## Task details
Set down, in full, every record in the block.

Stored items:
= = = = =

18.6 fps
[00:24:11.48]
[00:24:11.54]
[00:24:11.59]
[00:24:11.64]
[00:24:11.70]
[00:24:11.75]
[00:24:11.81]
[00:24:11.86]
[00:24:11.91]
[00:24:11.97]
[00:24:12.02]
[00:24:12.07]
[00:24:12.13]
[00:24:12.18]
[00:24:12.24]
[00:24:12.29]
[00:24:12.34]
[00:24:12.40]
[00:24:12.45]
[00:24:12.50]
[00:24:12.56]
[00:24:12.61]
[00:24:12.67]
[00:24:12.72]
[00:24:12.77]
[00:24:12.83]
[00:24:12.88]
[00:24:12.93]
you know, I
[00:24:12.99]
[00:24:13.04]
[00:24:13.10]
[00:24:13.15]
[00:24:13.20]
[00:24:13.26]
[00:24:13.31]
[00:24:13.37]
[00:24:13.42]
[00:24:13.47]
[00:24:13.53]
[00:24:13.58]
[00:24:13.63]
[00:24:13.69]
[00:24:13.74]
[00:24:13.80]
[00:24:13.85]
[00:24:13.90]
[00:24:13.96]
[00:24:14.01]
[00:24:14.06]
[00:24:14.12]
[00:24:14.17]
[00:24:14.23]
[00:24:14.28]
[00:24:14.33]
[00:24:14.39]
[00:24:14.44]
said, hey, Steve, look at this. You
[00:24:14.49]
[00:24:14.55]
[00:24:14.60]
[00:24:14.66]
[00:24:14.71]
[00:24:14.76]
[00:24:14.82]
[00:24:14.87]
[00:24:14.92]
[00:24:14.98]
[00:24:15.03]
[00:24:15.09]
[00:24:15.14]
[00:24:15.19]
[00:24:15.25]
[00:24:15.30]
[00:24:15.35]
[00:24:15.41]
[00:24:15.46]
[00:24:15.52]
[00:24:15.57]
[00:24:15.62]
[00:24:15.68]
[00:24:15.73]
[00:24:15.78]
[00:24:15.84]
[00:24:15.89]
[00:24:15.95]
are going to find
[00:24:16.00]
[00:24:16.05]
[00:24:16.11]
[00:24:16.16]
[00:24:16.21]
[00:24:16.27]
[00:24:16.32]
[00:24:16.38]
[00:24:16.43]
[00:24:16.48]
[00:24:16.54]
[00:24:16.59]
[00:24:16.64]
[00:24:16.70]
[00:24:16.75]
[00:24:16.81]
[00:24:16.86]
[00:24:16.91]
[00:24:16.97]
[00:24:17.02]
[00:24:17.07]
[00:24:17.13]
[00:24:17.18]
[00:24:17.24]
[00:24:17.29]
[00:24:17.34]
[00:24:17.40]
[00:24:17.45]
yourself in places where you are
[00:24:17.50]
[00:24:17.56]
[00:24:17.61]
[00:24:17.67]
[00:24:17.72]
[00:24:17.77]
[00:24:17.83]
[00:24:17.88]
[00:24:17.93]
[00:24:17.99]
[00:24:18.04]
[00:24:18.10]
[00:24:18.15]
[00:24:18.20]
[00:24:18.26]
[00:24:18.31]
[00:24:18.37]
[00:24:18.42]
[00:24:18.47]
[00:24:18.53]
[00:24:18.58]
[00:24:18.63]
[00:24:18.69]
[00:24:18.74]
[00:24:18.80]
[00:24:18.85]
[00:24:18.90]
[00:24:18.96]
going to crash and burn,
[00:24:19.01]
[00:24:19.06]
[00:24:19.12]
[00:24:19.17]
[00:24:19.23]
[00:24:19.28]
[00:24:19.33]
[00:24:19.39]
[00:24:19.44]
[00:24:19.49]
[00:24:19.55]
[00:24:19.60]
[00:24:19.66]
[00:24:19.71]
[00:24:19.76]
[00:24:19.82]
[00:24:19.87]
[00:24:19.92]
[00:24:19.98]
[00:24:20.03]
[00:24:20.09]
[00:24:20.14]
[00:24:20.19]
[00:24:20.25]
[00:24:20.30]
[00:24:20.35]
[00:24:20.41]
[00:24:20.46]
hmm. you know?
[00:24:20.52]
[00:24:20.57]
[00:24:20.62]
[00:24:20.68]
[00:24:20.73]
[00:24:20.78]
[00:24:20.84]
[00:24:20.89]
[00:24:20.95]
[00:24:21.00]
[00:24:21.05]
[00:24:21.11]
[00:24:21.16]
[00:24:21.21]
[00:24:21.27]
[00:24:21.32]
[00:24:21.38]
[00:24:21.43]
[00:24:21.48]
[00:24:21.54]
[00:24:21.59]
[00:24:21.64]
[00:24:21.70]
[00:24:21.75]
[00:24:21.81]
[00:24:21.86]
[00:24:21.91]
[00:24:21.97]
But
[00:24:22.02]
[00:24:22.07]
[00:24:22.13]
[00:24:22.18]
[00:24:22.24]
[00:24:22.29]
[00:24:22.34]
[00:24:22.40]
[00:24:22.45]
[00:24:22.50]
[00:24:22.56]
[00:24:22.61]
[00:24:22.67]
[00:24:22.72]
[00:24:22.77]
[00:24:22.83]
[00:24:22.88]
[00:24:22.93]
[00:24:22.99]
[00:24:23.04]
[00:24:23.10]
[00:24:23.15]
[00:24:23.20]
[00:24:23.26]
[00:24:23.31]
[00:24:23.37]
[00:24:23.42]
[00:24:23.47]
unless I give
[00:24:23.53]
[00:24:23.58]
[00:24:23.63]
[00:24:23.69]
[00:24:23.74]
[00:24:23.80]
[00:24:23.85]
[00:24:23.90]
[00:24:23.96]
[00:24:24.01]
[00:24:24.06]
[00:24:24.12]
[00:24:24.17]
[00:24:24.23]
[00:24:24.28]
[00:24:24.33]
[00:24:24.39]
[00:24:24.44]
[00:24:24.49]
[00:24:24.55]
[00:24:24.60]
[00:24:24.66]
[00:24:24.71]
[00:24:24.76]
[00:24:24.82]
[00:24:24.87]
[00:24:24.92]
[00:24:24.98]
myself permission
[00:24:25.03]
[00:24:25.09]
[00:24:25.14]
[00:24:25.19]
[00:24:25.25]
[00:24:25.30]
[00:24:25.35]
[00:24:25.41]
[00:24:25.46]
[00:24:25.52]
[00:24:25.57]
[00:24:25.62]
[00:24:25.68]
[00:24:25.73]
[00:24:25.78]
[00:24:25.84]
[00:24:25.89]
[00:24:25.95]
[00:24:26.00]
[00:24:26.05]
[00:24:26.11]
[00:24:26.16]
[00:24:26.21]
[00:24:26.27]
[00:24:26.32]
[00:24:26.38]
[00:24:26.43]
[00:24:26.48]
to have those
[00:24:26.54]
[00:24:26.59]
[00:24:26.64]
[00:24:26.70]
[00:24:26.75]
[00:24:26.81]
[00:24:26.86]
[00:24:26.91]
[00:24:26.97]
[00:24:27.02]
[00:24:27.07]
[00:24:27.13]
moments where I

= = = = =

## Result below
18.6 fps
[00:24:11.48]
[00:24:11.54]
[00:24:11.59]
[00:24:11.64]
[00:24:11.70]
[00:24:11.75]
[00:24:11.81]
[00:24:11.86]
[00:24:11.91]
[00:24:11.97]
[00:24:12.02]
[00:24:12.07]
[00:24:12.13]
[00:24:12.18]
[00:24:12.24]
[00:24:12.29]
[00:24:12.34]
[00:24:12.40]
[00:24:12.45]
[00:24:12.50]
[00:24:12.56]
[00:24:12.61]
[00:24:12.67]
[00:24:12.72]
[00:24:12.77]
[00:24:12.83]
[00:24:12.88]
[00:24:12.93]
you know, I
[00:24:12.99]
[00:24:13.04]
[00:24:13.10]
[00:24:13.15]
[00:24:13.20]
[00:24:13.26]
[00:24:13.31]
[00:24:13.37]
[00:24:13.42]
[00:24:13.47]
[00:24:13.53]
[00:24:13.58]
[00:24:13.63]
[00:24:13.69]
[00:24:13.74]
[00:24:13.80]
[00:24:13.85]
[00:24:13.90]
[00:24:13.96]
[00:24:14.01]
[00:24:14.06]
[00:24:14.12]
[00:24:14.17]
[00:24:14.23]
[00:24:14.28]
[00:24:14.33]
[00:24:14.39]
[00:24:14.44]
said, hey, Steve, look at this. You
[00:24:14.49]
[00:24:14.55]
[00:24:14.60]
[00:24:14.66]
[00:24:14.71]
[00:24:14.76]
[00:24:14.82]
[00:24:14.87]
[00:24:14.92]
[00:24:14.98]
[00:24:15.03]
[00:24:15.09]
[00:24:15.14]
[00:24:15.19]
[00:24:15.25]
[00:24:15.30]
[00:24:15.35]
[00:24:15.41]
[00:24:15.46]
[00:24:15.52]
[00:24:15.57]
[00:24:15.62]
[00:24:15.68]
[00:24:15.73]
[00:24:15.78]
[00:24:15.84]
[00:24:15.89]
[00:24:15.95]
are going to find
[00:24:16.00]
[00:24:16.05]
[00:24:16.11]
[00:24:16.16]
[00:24:16.21]
[00:24:16.27]
[00:24:16.32]
[00:24:16.38]
[00:24:16.43]
[00:24:16.48]
[00:24:16.54]
[00:24:16.59]
[00:24:16.64]
[00:24:16.70]
[00:24:16.75]
[00:24:16.81]
[00:24:16.86]
[00:24:16.91]
[00:24:16.97]
[00:24:17.02]
[00:24:17.07]
[00:24:17.13]
[00:24:17.18]
[00:24:17.24]
[00:24:17.29]
[00:24:17.34]
[00:24:17.40]
[00:24:17.45]
yourself in places where you are
[00:24:17.50]
[00:24:17.56]
[00:24:17.61]
[00:24:17.67]
[00:24:17.72]
[00:24:17.77]
[00:24:17.83]
[00:24:17.88]
[00:24:17.93]
[00:24:17.99]
[00:24:18.04]
[00:24:18.10]
[00:24:18.15]
[00:24:18.20]
[00:24:18.26]
[00:24:18.31]
[00:24:18.37]
[00:24:18.42]
[00:24:18.47]
[00:24:18.53]
[00:24:18.58]
[00:24:18.63]
[00:24:18.69]
[00:24:18.74]
[00:24:18.80]
[00:24:18.85]
[00:24:18.90]
[00:24:18.96]
going to crash and burn,
[00:24:19.01]
[00:24:19.06]
[00:24:19.12]
[00:24:19.17]
[00:24:19.23]
[00:24:19.28]
[00:24:19.33]
[00:24:19.39]
[00:24:19.44]
[00:24:19.49]
[00:24:19.55]
[00:24:19.60]
[00:24:19.66]
[00:24:19.71]
[00:24:19.76]
[00:24:19.82]
[00:24:19.87]
[00:24:19.92]
[00:24:19.98]
[00:24:20.03]
[00:24:20.09]
[00:24:20.14]
[00:24:20.19]
[00:24:20.25]
[00:24:20.30]
[00:24:20.35]
[00:24:20.41]
[00:24:20.46]
hmm. you know?
[00:24:20.52]
[00:24:20.57]
[00:24:20.62]
[00:24:20.68]
[00:24:20.73]
[00:24:20.78]
[00:24:20.84]
[00:24:20.89]
[00:24:20.95]
[00:24:21.00]
[00:24:21.05]
[00:24:21.11]
[00:24:21.16]
[00:24:21.21]
[00:24:21.27]
[00:24:21.32]
[00:24:21.38]
[00:24:21.43]
[00:24:21.48]
[00:24:21.54]
[00:24:21.59]
[00:24:21.64]
[00:24:21.70]
[00:24:21.75]
[00:24:21.81]
[00:24:21.86]
[00:24:21.91]
[00:24:21.97]
But
[00:24:22.02]
[00:24:22.07]
[00:24:22.13]
[00:24:22.18]
[00:24:22.24]
[00:24:22.29]
[00:24:22.34]
[00:24:22.40]
[00:24:22.45]
[00:24:22.50]
[00:24:22.56]
[00:24:22.61]
[00:24:22.67]
[00:24:22.72]
[00:24:22.77]
[00:24:22.83]
[00:24:22.88]
[00:24:22.93]
[00:24:22.99]
[00:24:23.04]
[00:24:23.10]
[00:24:23.15]
[00:24:23.20]
[00:24:23.26]
[00:24:23.31]
[00:24:23.37]
[00:24:23.42]
[00:24:23.47]
unless I give
[00:24:23.53]
[00:24:23.58]
[00:24:23.63]
[00:24:23.69]
[00:24:23.74]
[00:24:23.80]
[00:24:23.85]
[00:24:23.90]
[00:24:23.96]
[00:24:24.01]
[00:24:24.06]
[00:24:24.12]
[00:24:24.17]
[00:24:24.23]
[00:24:24.28]
[00:24:24.33]
[00:24:24.39]
[00:24:24.44]
[00:24:24.49]
[00:24:24.55]
[00:24:24.60]
[00:24:24.66]
[00:24:24.71]
[00:24:24.76]
[00:24:24.82]
[00:24:24.87]
[00:24:24.92]
[00:24:24.98]
myself permission
[00:24:25.03]
[00:24:25.09]
[00:24:25.14]
[00:24:25.19]
[00:24:25.25]
[00:24:25.30]
[00:24:25.35]
[00:24:25.41]
[00:24:25.46]
[00:24:25.52]
[00:24:25.57]
[00:24:25.62]
[00:24:25.68]
[00:24:25.73]
[00:24:25.78]
[00:24:25.84]
[00:24:25.89]
[00:24:25.95]
[00:24:26.00]
[00:24:26.05]
[00:24:26.11]
[00:24:26.16]
[00:24:26.21]
[00:24:26.27]
[00:24:26.32]
[00:24:26.38]
[00:24:26.43]
[00:24:26.48]
to have those
[00:24:26.54]
[00:24:26.59]
[00:24:26.64]
[00:24:26.70]
[00:24:26.75]
[00:24:26.81]
[00:24:26.86]
[00:24:26.91]
[00:24:26.97]
[00:24:27.02]
[00:24:27.07]
[00:24:27.13]
moments where I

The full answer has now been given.